Sure I wanted one! Who wouldn’t? I could see myself training it to take out the State Police radar traps on I-84! But let’s get real.
After an hour plus of looking, we finally selected a Compsognathus, and brought our egg home with incubating soil that was engineered to replicate the conditions of the Late Jurassic Period. The soil cost us more than the egg!
We chose a Compsognathus because adults get no bigger than a wild turkey, their diet consists of small rodents, lizards or tuberous plants, they have a cute coat that looks like feathered scales, they don’t make a lot of noise… AND, this cinched the deal, they are easy to house break. This latter detail, Sandy pointed out, put the Compsognathus ahead of me!
OK, OK… forgive me if I can’t contain my excitement… but on Sunday, November 8, after months of incubation at the farm and our home, Sheila cracked thru her thick shell!
The secret is out! Sandy and I are the proud parents of a precious Compy girl!
The folks at the egg farm tell me that I can begin leash training Sheila after the New Year.
Oh my… they do grow up fast don’t they?

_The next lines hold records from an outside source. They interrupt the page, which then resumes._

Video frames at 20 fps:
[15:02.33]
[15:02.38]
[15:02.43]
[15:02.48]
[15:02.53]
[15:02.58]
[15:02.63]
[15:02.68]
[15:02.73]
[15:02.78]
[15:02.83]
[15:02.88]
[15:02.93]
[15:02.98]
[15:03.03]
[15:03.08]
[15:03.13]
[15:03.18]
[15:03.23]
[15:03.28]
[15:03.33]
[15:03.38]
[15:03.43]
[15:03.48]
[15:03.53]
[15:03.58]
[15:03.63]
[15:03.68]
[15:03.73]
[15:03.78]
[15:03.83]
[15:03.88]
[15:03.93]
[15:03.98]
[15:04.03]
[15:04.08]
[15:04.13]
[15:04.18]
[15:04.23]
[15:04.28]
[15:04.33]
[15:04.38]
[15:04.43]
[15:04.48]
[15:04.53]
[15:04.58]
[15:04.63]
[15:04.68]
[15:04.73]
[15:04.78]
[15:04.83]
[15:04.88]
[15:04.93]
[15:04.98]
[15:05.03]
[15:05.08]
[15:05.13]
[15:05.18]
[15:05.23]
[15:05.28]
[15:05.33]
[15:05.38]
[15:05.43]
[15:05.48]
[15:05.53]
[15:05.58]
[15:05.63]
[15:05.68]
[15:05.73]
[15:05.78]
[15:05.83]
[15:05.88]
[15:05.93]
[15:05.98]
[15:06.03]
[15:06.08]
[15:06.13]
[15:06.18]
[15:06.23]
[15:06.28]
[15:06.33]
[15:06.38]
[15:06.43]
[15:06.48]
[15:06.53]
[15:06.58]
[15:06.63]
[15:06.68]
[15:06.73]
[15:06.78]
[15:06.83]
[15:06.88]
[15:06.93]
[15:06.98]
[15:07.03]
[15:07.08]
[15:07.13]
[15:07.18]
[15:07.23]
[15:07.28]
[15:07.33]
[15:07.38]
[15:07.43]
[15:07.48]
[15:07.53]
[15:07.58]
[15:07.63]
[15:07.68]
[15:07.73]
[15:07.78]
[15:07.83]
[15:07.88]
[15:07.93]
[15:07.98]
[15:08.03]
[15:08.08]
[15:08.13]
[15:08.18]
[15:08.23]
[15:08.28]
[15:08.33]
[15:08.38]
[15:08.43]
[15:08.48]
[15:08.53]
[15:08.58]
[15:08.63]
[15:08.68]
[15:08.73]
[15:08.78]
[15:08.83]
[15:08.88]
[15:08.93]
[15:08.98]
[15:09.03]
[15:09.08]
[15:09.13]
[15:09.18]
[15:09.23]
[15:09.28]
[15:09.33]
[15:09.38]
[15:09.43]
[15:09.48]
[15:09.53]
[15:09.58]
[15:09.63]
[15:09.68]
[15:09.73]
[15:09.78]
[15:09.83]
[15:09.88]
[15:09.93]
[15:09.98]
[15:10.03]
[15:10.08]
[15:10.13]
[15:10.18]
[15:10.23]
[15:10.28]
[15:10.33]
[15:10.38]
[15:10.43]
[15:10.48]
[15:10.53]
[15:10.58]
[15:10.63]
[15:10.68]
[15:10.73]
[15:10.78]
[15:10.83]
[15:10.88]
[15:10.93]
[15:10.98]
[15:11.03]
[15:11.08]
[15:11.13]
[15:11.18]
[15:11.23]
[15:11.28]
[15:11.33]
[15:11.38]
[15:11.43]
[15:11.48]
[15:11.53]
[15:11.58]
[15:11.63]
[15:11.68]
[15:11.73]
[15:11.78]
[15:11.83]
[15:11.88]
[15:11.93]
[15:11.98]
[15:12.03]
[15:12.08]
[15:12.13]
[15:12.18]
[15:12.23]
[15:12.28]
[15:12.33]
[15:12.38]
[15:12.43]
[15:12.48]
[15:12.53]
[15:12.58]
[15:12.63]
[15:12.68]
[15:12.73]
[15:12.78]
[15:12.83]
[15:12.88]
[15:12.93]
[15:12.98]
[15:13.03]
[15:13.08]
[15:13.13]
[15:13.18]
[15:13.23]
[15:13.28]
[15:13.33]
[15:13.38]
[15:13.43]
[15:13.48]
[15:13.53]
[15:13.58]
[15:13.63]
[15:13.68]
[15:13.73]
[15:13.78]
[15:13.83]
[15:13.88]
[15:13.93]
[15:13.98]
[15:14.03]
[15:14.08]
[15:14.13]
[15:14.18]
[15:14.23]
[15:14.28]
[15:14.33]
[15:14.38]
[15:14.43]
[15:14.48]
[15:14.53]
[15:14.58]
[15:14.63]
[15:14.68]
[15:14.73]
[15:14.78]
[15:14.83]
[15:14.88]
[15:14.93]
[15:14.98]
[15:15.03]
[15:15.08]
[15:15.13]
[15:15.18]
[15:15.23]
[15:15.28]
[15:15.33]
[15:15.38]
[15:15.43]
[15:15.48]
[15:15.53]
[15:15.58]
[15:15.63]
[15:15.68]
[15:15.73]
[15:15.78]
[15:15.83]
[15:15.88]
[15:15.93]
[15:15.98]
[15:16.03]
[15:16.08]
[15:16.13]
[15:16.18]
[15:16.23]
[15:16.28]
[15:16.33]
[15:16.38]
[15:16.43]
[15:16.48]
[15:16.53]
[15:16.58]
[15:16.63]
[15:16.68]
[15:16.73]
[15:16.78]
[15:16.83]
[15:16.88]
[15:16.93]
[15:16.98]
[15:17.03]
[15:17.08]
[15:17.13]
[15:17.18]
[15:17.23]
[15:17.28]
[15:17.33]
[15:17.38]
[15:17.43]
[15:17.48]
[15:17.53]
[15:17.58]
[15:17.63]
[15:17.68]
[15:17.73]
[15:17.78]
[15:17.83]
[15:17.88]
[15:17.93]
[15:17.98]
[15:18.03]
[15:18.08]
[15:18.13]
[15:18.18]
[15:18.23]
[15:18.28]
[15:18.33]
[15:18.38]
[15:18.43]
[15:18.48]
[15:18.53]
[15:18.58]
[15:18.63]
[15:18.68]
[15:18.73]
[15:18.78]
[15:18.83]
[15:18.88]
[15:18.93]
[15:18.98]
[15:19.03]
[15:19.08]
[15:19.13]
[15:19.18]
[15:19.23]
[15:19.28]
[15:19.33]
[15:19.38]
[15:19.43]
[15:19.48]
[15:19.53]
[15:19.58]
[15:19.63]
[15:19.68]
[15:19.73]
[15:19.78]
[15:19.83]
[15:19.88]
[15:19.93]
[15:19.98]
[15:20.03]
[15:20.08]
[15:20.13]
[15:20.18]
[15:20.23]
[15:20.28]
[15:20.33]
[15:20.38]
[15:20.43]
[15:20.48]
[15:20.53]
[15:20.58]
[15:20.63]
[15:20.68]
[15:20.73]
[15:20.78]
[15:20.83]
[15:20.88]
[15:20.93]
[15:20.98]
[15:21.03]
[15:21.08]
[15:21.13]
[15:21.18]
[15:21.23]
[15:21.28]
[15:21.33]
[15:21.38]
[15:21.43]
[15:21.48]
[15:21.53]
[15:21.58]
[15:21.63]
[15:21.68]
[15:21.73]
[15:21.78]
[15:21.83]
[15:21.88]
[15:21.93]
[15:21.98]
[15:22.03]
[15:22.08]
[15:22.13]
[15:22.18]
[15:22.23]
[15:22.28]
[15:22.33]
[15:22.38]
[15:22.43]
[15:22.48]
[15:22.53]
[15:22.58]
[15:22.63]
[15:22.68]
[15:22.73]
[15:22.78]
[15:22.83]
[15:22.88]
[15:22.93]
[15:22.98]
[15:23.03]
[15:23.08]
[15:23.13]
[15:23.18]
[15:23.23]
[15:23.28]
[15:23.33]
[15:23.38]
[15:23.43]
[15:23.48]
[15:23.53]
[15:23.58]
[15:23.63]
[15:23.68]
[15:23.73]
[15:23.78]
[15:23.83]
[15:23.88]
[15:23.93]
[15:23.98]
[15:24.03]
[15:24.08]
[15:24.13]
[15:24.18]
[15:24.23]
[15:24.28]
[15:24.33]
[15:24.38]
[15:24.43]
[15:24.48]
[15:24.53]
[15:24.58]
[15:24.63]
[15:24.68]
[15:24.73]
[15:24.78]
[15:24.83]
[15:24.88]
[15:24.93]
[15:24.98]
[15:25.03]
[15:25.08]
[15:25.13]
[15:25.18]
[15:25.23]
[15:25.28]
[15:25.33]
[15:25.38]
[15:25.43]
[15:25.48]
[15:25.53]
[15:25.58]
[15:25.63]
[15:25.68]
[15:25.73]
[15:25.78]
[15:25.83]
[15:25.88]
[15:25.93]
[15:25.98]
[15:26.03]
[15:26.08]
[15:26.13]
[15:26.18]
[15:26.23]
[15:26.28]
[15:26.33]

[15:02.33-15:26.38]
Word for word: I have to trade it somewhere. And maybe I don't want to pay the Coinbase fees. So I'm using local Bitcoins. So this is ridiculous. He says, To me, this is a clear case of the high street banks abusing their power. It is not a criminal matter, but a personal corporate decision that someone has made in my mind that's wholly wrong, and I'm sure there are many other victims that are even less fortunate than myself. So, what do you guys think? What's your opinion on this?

Our Vet said that our girl should top out at 6 lbs and a little less than 3 feet long. Much of her length is contained in her tail which we have been told will play havoc with anything on our coffee table in the den.
For now she is content sleeping and scarfing down bangers from Nodine’s. But come the Spring a rodent won’t be safe on Woodbury Hill!
Something else to report… the folks over at the farm warned us that one is never enough! Can you imagine it? Next year Jimbo happily strolling the grounds as his pack of Compy’s flushes out small prey, and, at his direction, tear into the calves of folks who hog the guest parking spots at Woodbury Hill. Oh, YES!!